A flashy, most-desired member of the antbird family, the Ocellated Antbird is a denizen of the understory of lowland rainforest, where it exclusively follows army ant swarms. At 19 cm in length, it is a large antbird and has a very striking appearance—it is olive above with a buffy rufous breast, and its belly and back feathers are spotted and edged with buff, giving it a distinctive scaly appearance. It also has a black throat, a bushy gray crest and extensive blue facial skin. Strong, pink legs compliment this antbird’s attire. It is fairly long-tailed, long-bodied and has a proportionately small head. Males and females look the same, and juveniles are similar but lack the blue facial skin of the adults.
Finding an ant swarm in the lowland tropical rainforests of Central and South America is like winning the jackpot for a birder. A large antswarm may have dozens of individuals of several species attending, and the Ocellated Antbird is one of the prized attendees. Like other antbirds, the Ocellated Antbird feeds on insects and arthropods, and occasionally on small lizards. It is an obligate “professional” army ant follower, and seldom forages away from Eciton burchellii ant swarms. It is dominant at army ant swarms over all other attendees, and is almost always in the company of Bicolored and Spotted antbirds. Since army ants are nomadic, Ocellated Antbirds follow ant locations daily to keep tabs on them, check ant bivouacs daily and also take clues from vocalizations and group knowledge to detect new swarms. At ant swarms, the Ocellated Antbird perches on branches and lianas close to the ground, often clinging sideways on vertical stems, and moves from perch to perch looking for prey being flushed at the front of the swarm. It will fly down to the ground to snatch a prey then fly back up to a perch to eat. It often pumps its tail up and down. It visits multiple ant swarms per day, and has a feeding range up to 50 hectares. Its presence is easily identified by its song, a rising series of high-pitched piping whistles, often falling off at the end.
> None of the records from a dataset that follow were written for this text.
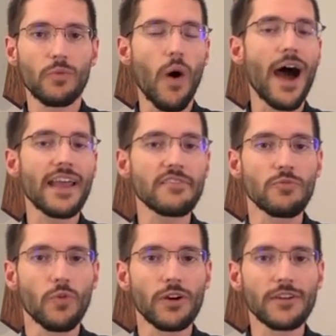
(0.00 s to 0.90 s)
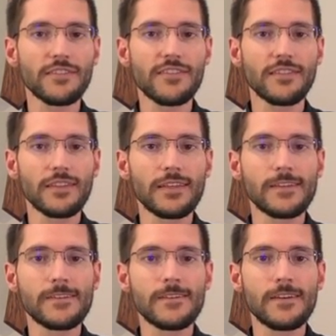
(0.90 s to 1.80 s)
wise words.
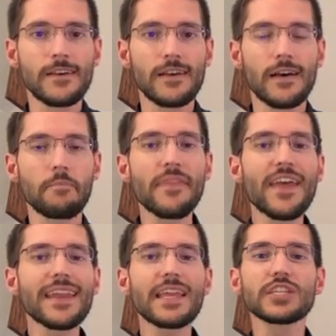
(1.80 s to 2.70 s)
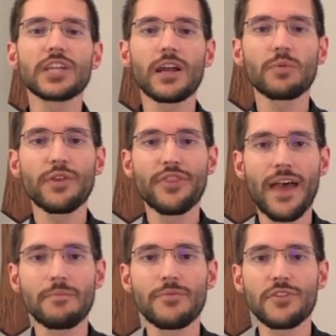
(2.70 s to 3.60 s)
But then he shared with
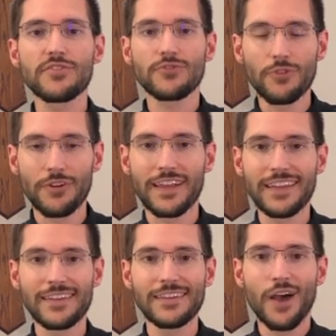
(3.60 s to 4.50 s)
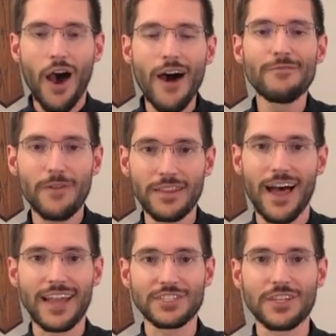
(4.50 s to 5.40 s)
them the story of
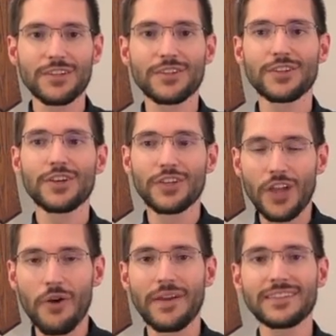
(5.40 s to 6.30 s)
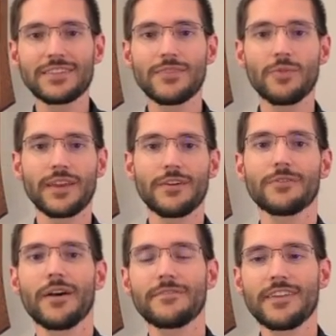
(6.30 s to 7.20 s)
Elijah going to the widow
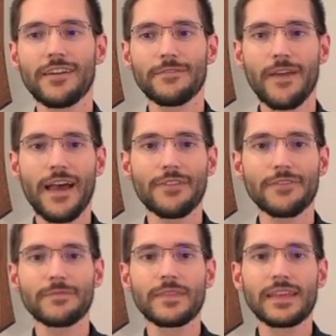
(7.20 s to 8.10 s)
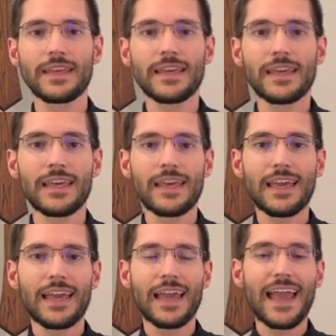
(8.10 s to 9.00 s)
of Zarephath.
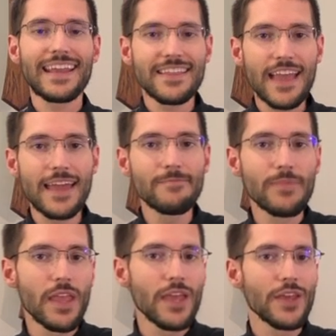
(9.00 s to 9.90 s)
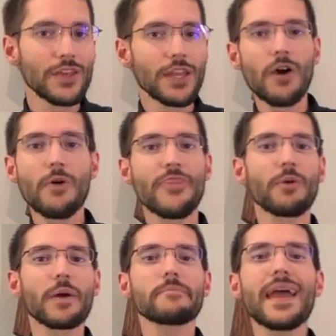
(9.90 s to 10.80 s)
And he said, you know, there
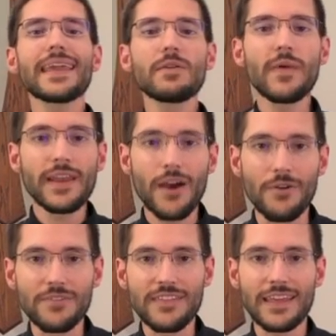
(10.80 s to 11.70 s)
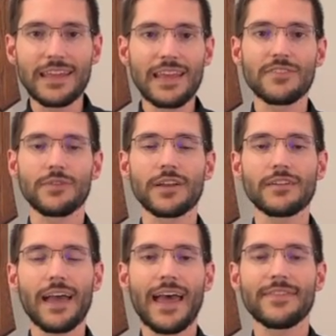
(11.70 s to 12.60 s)
were many widows in
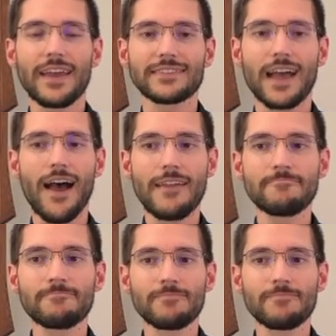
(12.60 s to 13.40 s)
Israel at that time,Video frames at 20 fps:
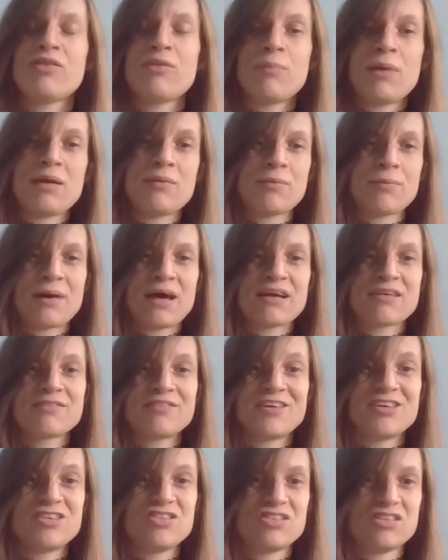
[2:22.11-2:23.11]
the paperback
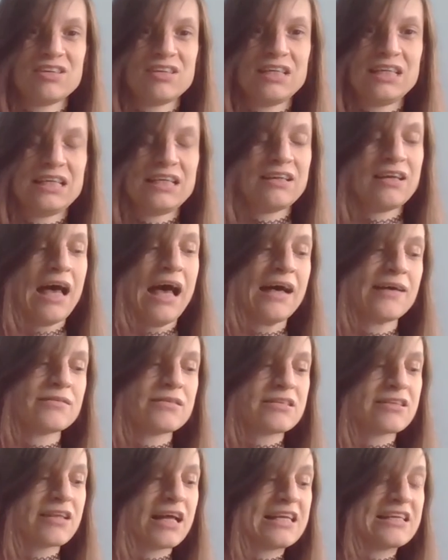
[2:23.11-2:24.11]
version
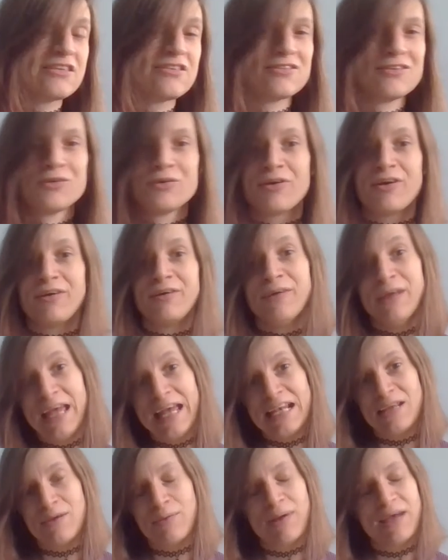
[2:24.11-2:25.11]
um, slightly sooner
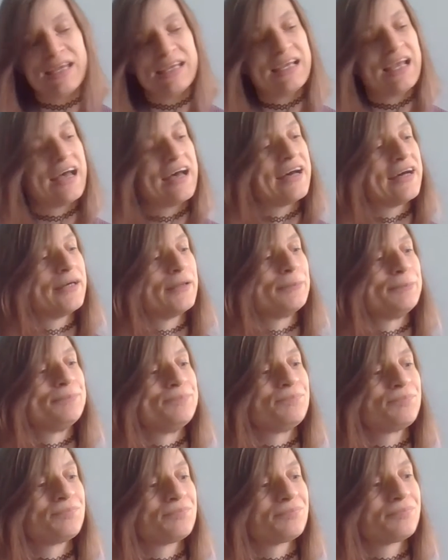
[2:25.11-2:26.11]
anyway.
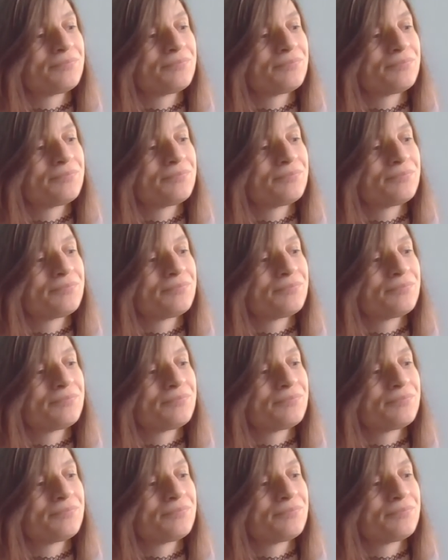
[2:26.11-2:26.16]
Um,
In fact, it has a complex variation of songs, calls and vocalizations, and sometimes snaps its bill in territorial disputes.
The Ocellated Antbird has unusual social biology, with the breeding pair forming the nucleus of a family group that contains their male offspring and their mates. All work and travel together to defend their territories. Ocellated Antbirds are monogamous and mate for life. The male’s courtship display consists of a loud song as he delivers food to the female. The female will allow copulation after several courtship feedings from the male. Only recently described, the Ocellated Antbird has an open cup nest close to the ground, and raises 2 offspring per clutch. Eggs are whitish with reddish-brown spots and streaks. Both parents incubate and feed nestlings and fledglings. The young begin to forage at swarms at approximately 3-4 weeks of age, and are independent by 6 weeks. Young birds may stay in the family group for up to 6 months before dispersing. Female offspring disperse sooner than males; males often stay and breed locally in the area of the parents.
Primarily found in Central America, the Ocellated Antbird ranges from southeastern Honduras to northwestern Ecuador, where it is found in mature lowland and foothills rainforest up to 900 m. It has a strong preference for primary forest and occupies the lower levels of the forest. In Panama, it is uncommon along the entire Caribbean slope and western Pacific slope in the foothills. The Ocellated Antbird is monotypic within its genus, and there are 3 recognized subspecies. It is one of our most sought-after birds at the Canopy Family lodges.